Dalam pokok pengujian formil, Hakim Konstitusi Wahiduddin Adams menyampaikan alasan dan pendapat yang berbeda. Wahiduddin menyimpulkan pembentukan UU MK memang terindikasi kuat dilakukan secara tergesa-gesa. Terlebih lagi, setelah dilakukan pemeriksaan yang jernih dan mendalam terhadap setiap tahapan pembentukan UU MK, berbagai alat bukti yang diajukan, serta petunjuk yang terungkap dalam persidangan, Wahiduddin meyakini pembentukan UU MK memang memiliki kekurangan serta sulit terhindar dari tendensi yang cukup beralasan mengenai ada/tidaknya urgensi yang nyata dan mendesak untuk membentuk UU MK, pilihan momentum pembentukan UU MK, serta sikap batin (niat ingsun) pembentuk UU dalam membentuk UU MK. Namun demikian, Wahiduddin melanjutkan, dalam UU MK terdapat pula beberapa perubahan substantif dan fundamental yang lebih bermanfaat (maslahah) untuk dipertahankan demi menjamin keberlangsungan supremasi konstitusi serta peningkatan independensi dan imparsialitas Mahkamah secara ajeg.

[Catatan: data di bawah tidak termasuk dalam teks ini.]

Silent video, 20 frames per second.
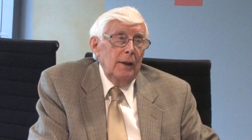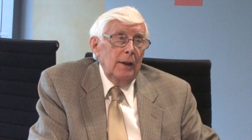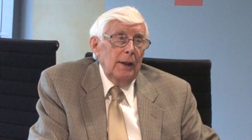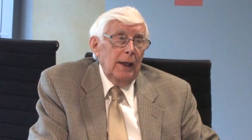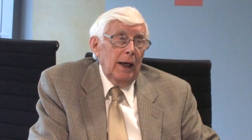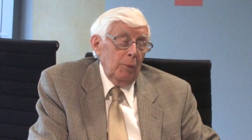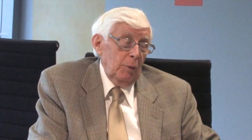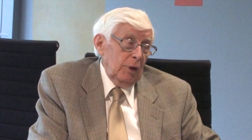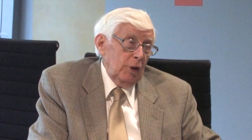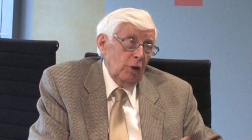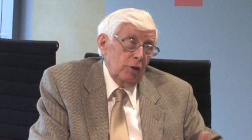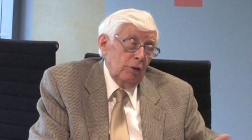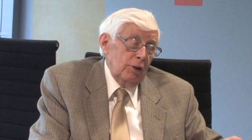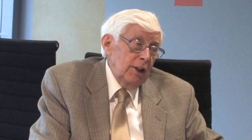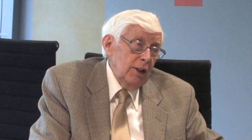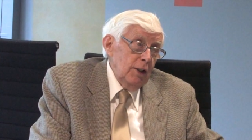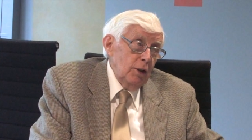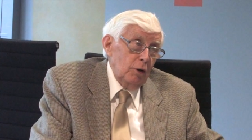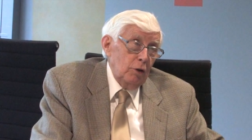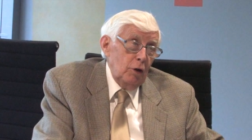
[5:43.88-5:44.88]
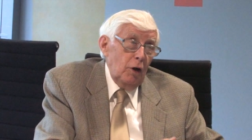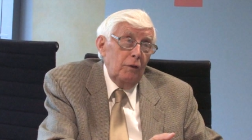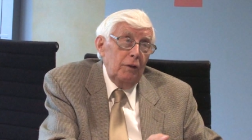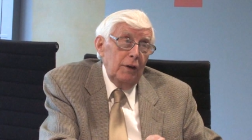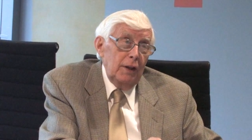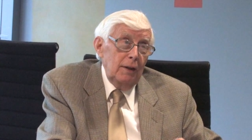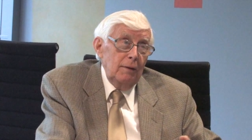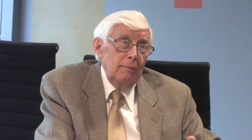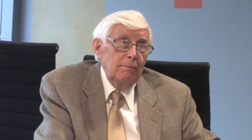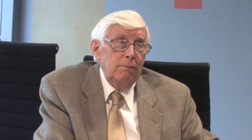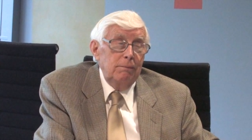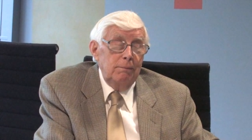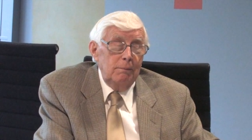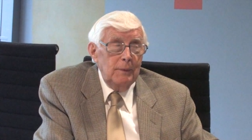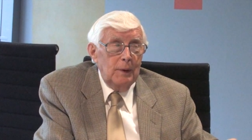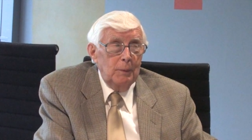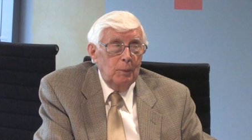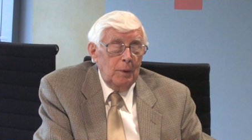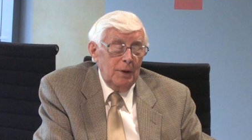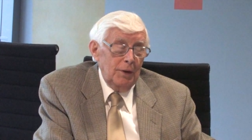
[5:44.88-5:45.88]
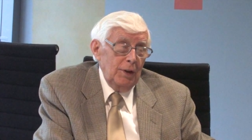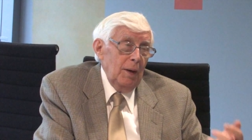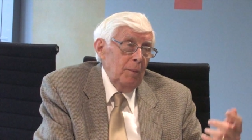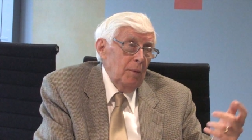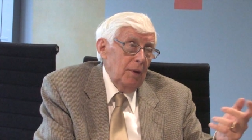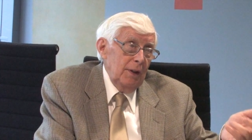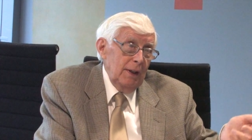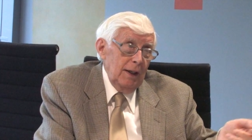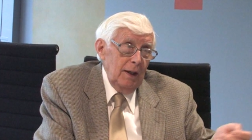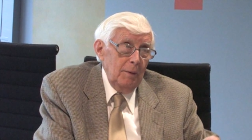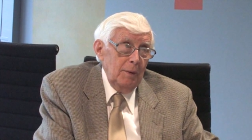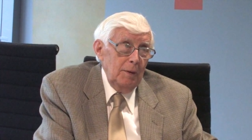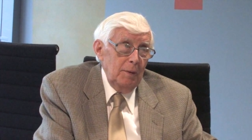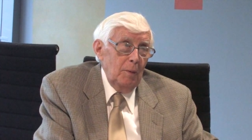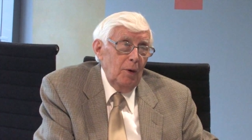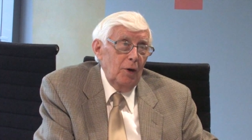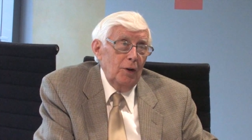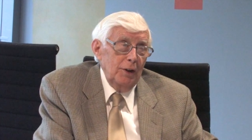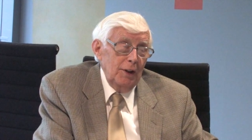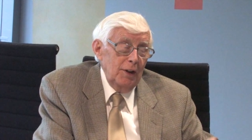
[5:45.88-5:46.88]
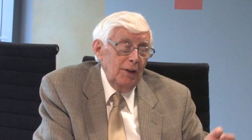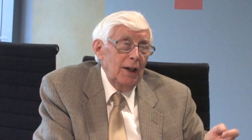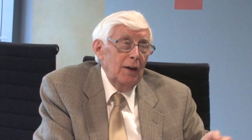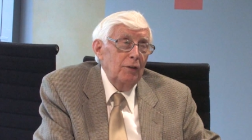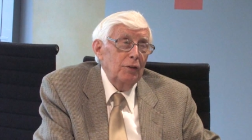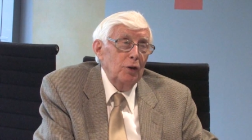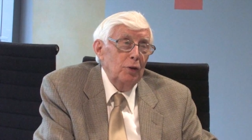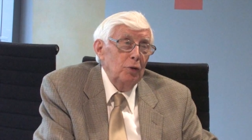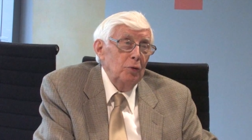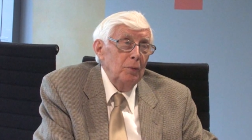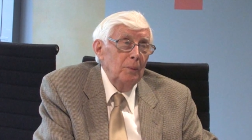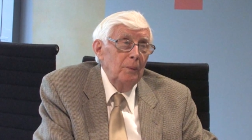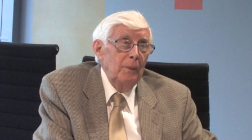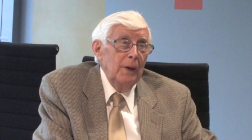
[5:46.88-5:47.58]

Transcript: And we got tea or coffee one time in the, in the morning and the afternoon.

Sementara dalam pokok permohonan pengujian materiil Pasal 15 ayat (2) huruf d UU MK, Wahiduddin berpendapat bahwa “usia paling rendah 55 (lima puluh lima) tahun” sebagai salah satu syarat minimal bagi calon Hakim Konstitusi yang diatur dalam Pasal 15 ayat (2) huruf d UU MK pada hakikatnya bukan merupakan persoalan konstitusionalitas norma, melainkan suatu kebijakan hukum yang bersifat terbuka dari pembentuk UU (open legal policy) sepanjang pengaturannya dilakukan dengan landasan justifiikasi dan bangunan argumentasi yang memadai, sesuai kebutuhan zaman, dan secara sungguh-sungguh mempertimbangkan aspek kematangan hidup dan intelektual serta keragaman pengalaman profesional dari calon Hakim Konstitusi.

“Sehingga jika Pemohon mendalilkan bahwa usia paling rendah 55  tahun sebagai salah satu syarat minimal bagi calon Hakim Konstitusi dianggap tidak ideal maka yang seharusnya dilakukan Pemohon adalah menyalurkan aspirasi dan dalil tersebut kepada Pembentuk Undang-Undang dan bukan justru mengajukannya kepada Mahkamah dengan pokok alasan bahwa terdapat persoalan konstitusionalitas norma mengenai hal ini,” tegas Wahiduddin.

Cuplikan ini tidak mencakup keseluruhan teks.